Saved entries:
------------------------------------------------------------------------
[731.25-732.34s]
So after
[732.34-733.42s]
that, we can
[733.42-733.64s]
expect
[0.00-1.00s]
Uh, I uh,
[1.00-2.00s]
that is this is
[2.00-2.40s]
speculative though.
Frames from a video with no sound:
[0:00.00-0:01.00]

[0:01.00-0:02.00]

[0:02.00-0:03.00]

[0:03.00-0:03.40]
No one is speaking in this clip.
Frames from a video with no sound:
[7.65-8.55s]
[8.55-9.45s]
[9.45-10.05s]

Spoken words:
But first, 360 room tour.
------------------------------------------------------------------------
Work instructions:
The task here is to output the line with "[1.00-2.00s]" and all lines after it to the end of the records above, exactly and only those.

Written answer:
[1.00-2.00s]
that is this is
[2.00-2.40s]
speculative though.
Frames from a video with no sound:
[0:00.00-0:01.00]

[0:01.00-0:02.00]

[0:02.00-0:03.00]

[0:03.00-0:03.40]
No one is speaking in this clip.
Frames from a video with no sound:
[7.65-8.55s]
[8.55-9.45s]
[9.45-10.05s]

Spoken words:
But first, 360 room tour.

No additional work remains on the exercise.